The following figures are calculated on a core earnings basis:

Net interest income declined 12% year over year to $405 million.

However, non-interest income reported a growth of 7.8% year over year to $179 million. Servicing revenues remained stable while asset recovery revenues improved.

Also, total expenses remained unchanged at $228 million. Encouragingly, provision for credit losses decreased 13.8% year over year to $106 million.

Segmental Performance

Federally Guaranteed Student Loans (FFELP): The segment generated core earnings of $69 million, down 1.4% year over year. The underperformance was mainly attributable to a decrease in servicing revenue.

During the quarter, Navient acquired FFELP loans of $596 million. As of Sep 30, 2016, the company’s FFELP loans came in at $90.1 billion, down from $98.5 billion as of Sep 30, 2015.
FFELP loan spread edged up 6 basis points (bps) year over year to 0.96%.

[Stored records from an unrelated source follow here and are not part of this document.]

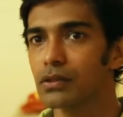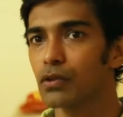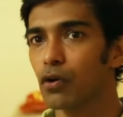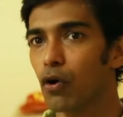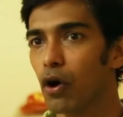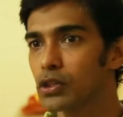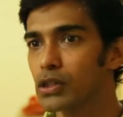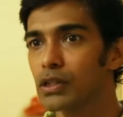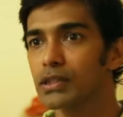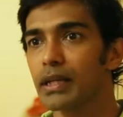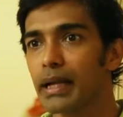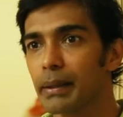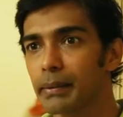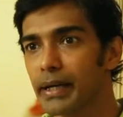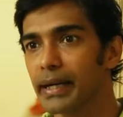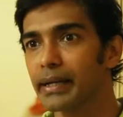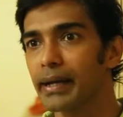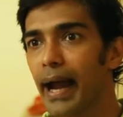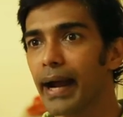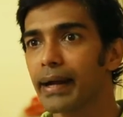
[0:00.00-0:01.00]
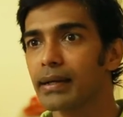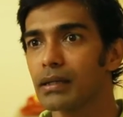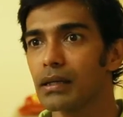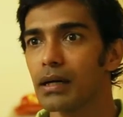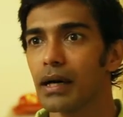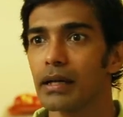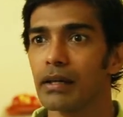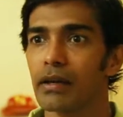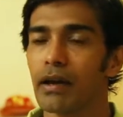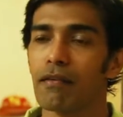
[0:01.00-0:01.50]
so Roger is a trained actor
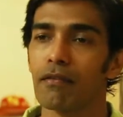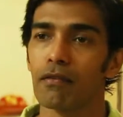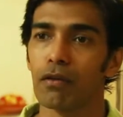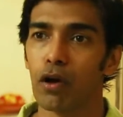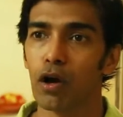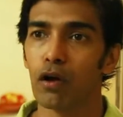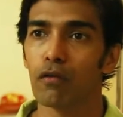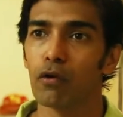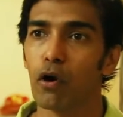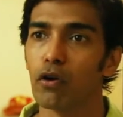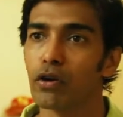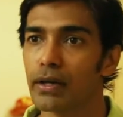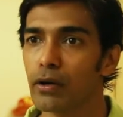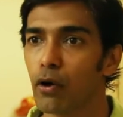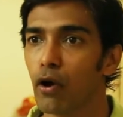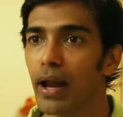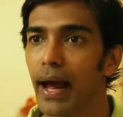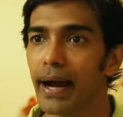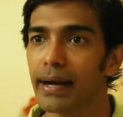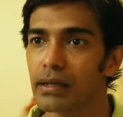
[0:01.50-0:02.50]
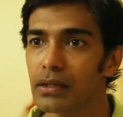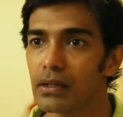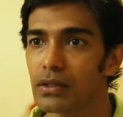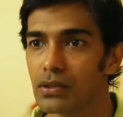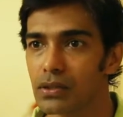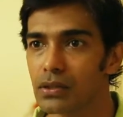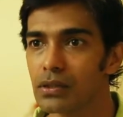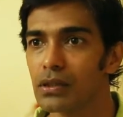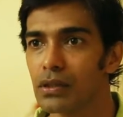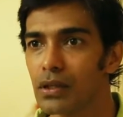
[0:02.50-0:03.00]
and he had a lot of
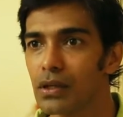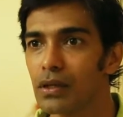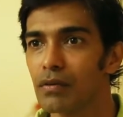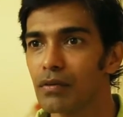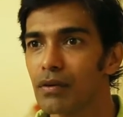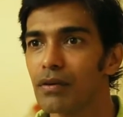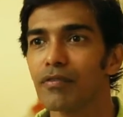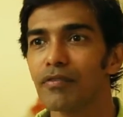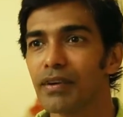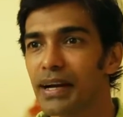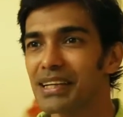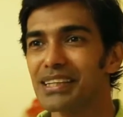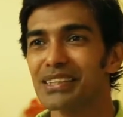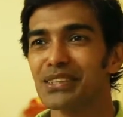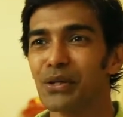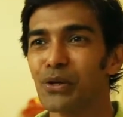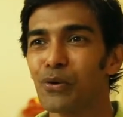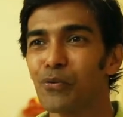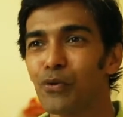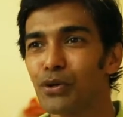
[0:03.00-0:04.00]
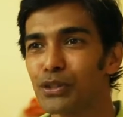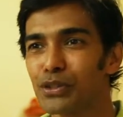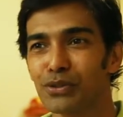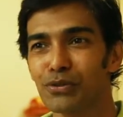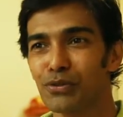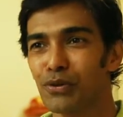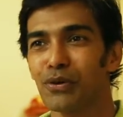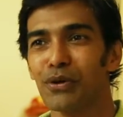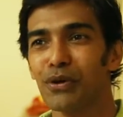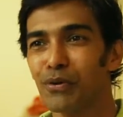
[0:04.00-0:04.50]
non-actors, friends, who
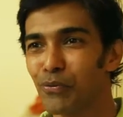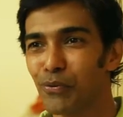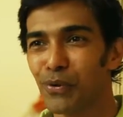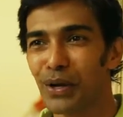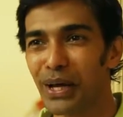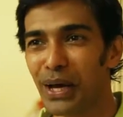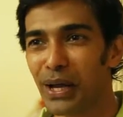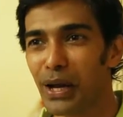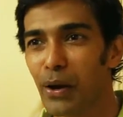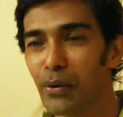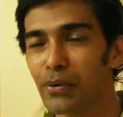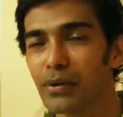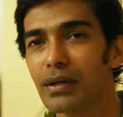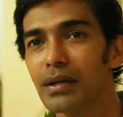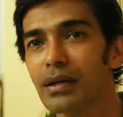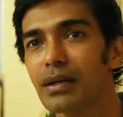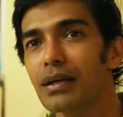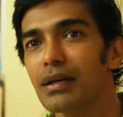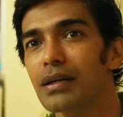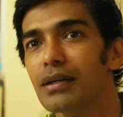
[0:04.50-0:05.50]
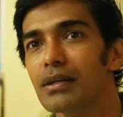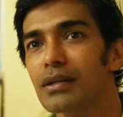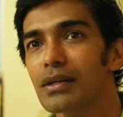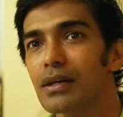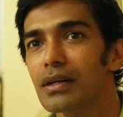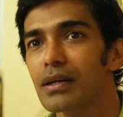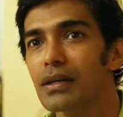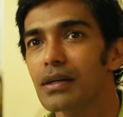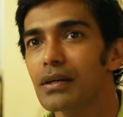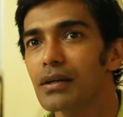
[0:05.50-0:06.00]
was fooling around.
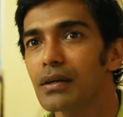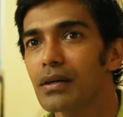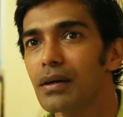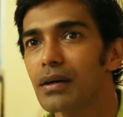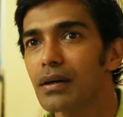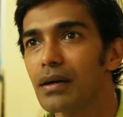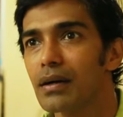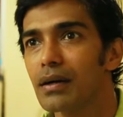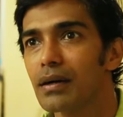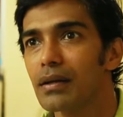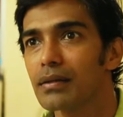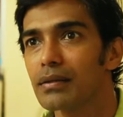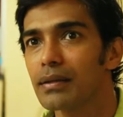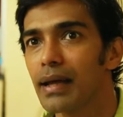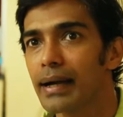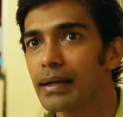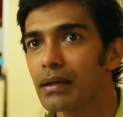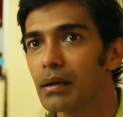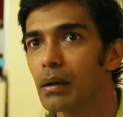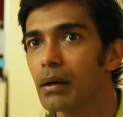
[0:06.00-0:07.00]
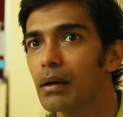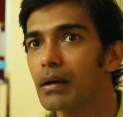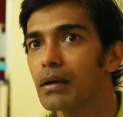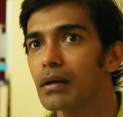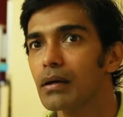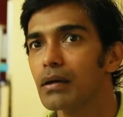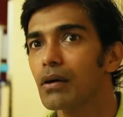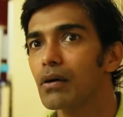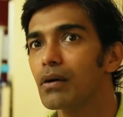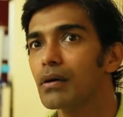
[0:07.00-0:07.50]
That
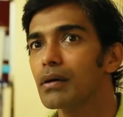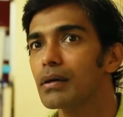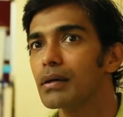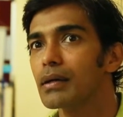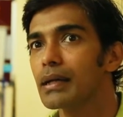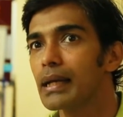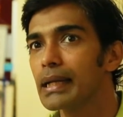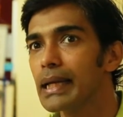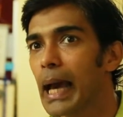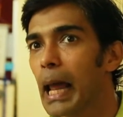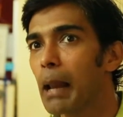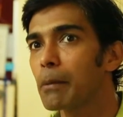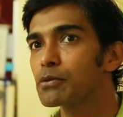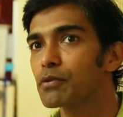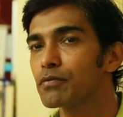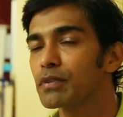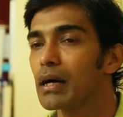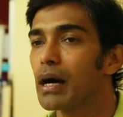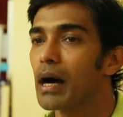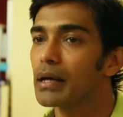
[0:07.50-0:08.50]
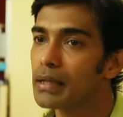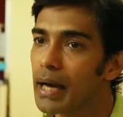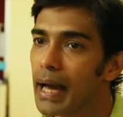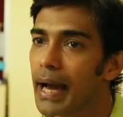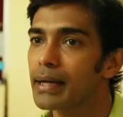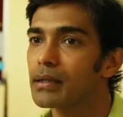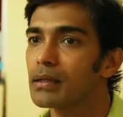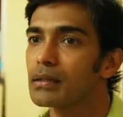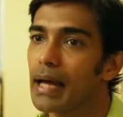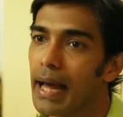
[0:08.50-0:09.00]
really helps the other
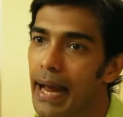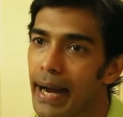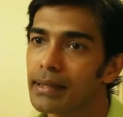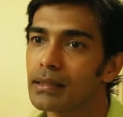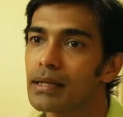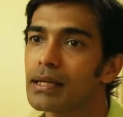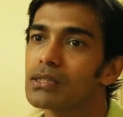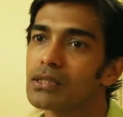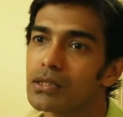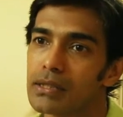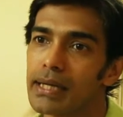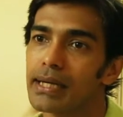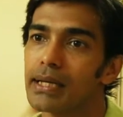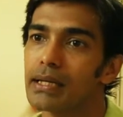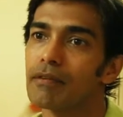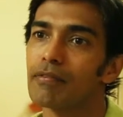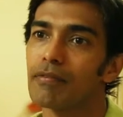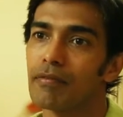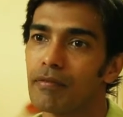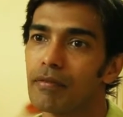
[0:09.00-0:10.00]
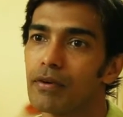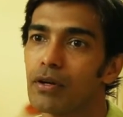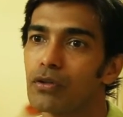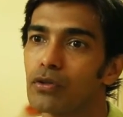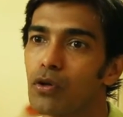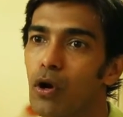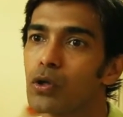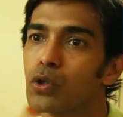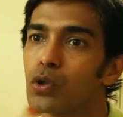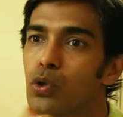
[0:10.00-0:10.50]
actor. The actor is trained enough,
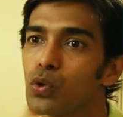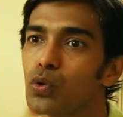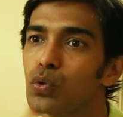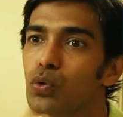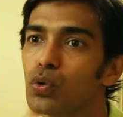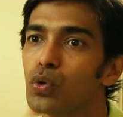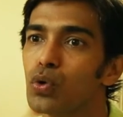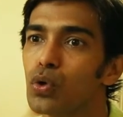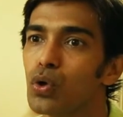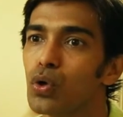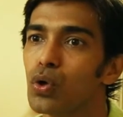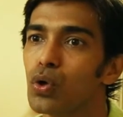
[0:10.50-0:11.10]
not to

Private Education Loans : For the quarter, the segment reported core earnings of $60 million, a 22.1% decline year over year. The fall was due to reduced net interest income, partially offset by lower provision for loan losses.

Total delinquencies came in at 6.9% of loans in repayment, down 50 bps year over year. Charge-off rate of 1.9% of average loans decreased from 2.3% in the prior-year quarter.

During the quarter, Navient acquired private education loans of $66 million. As of Sep 30, the company’s private education loans totaled $24.0 billion, compared with $27.3 billion a year ago.

Student loan spread decreased 24 bps year over year to 3.64%.

Business Services : The segment reported core earnings of $81 million, up 2.5% year over year. Increase in education loan-related asset recovery revenue on a year-over-year basis led to the upside.

Currently, Navient services student loans for over 12 million customers. This includes 6.2 million customers on behalf of the U.S. Department of Education.

Other : The segment reported a net loss of $53 million, compared with a loss of $52 million in the prior-year quarter.

Source of Funding and Liquidity

In order to meet liquidity needs, Navient expects to utilize various sources including cash and investment portfolio, issuance of additional unsecured debt, repayment of principal on unencumbered student loan assets and distributions from securitization trusts (including servicing fees). It may also issue term asset-backed securities (ABS).

During the reported quarter, Navient completed one FFELP ABS of $1 billion and issued unsecured debt of the value of $1.3 billion. Also, it retired or repurchased senior unsecured debt of $625 million.